━━━━━ Extracted entries ━━━━━

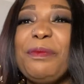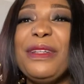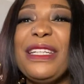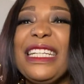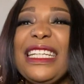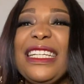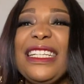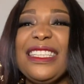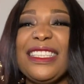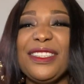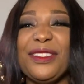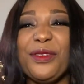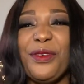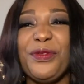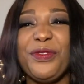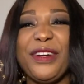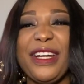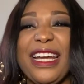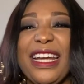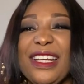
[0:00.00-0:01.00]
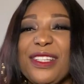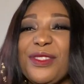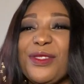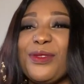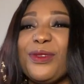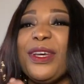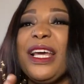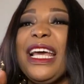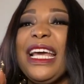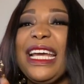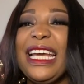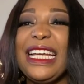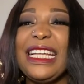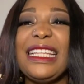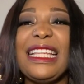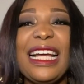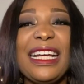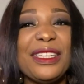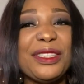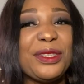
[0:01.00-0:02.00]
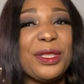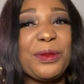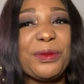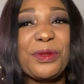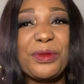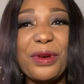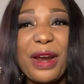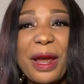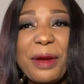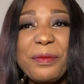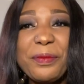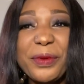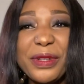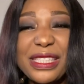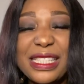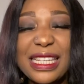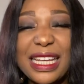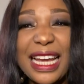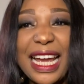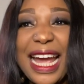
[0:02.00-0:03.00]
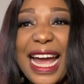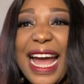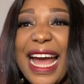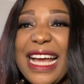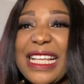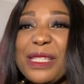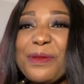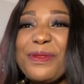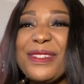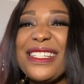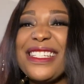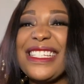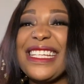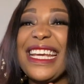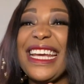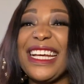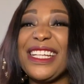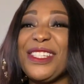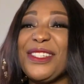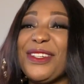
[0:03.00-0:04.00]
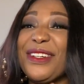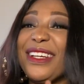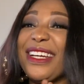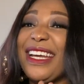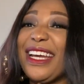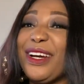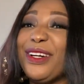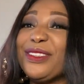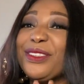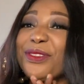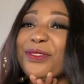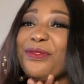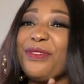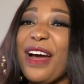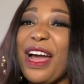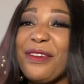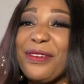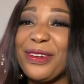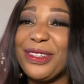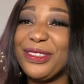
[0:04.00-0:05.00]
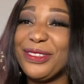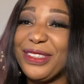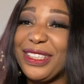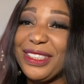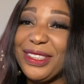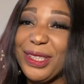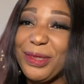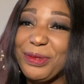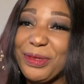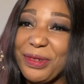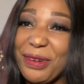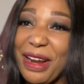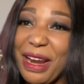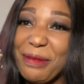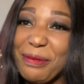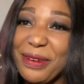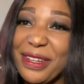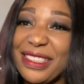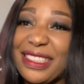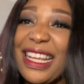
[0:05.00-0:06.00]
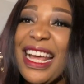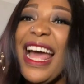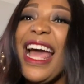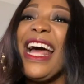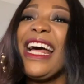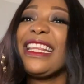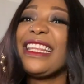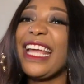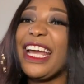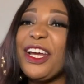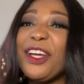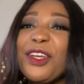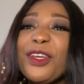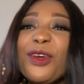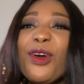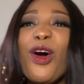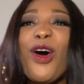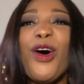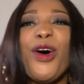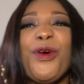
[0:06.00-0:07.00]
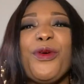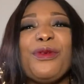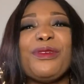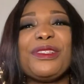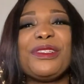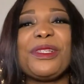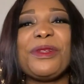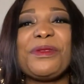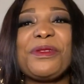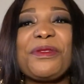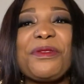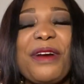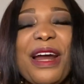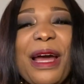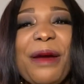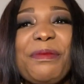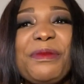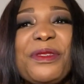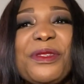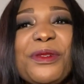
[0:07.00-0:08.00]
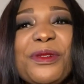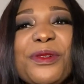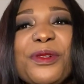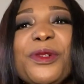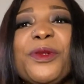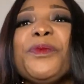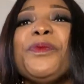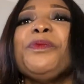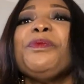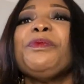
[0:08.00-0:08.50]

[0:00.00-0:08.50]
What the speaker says: Please don't forget to hit that subscribe button, guys. Please get your girl to 500 subscribers. Thank you all who subscribed to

━━━━━

A picture must not appear in the copy. Transcribe exactly the lines from the one with "[0:04.00-0:05.00]" through the final line of the entries, both included, and no more.

Answer below:
[0:04.00-0:05.00]
[0:05.00-0:06.00]
[0:06.00-0:07.00]
[0:07.00-0:08.00]
[0:08.00-0:08.50]

[0:00.00-0:08.50]
What the speaker says: Please don't forget to hit that subscribe button, guys. Please get your girl to 500 subscribers. Thank you all who subscribed to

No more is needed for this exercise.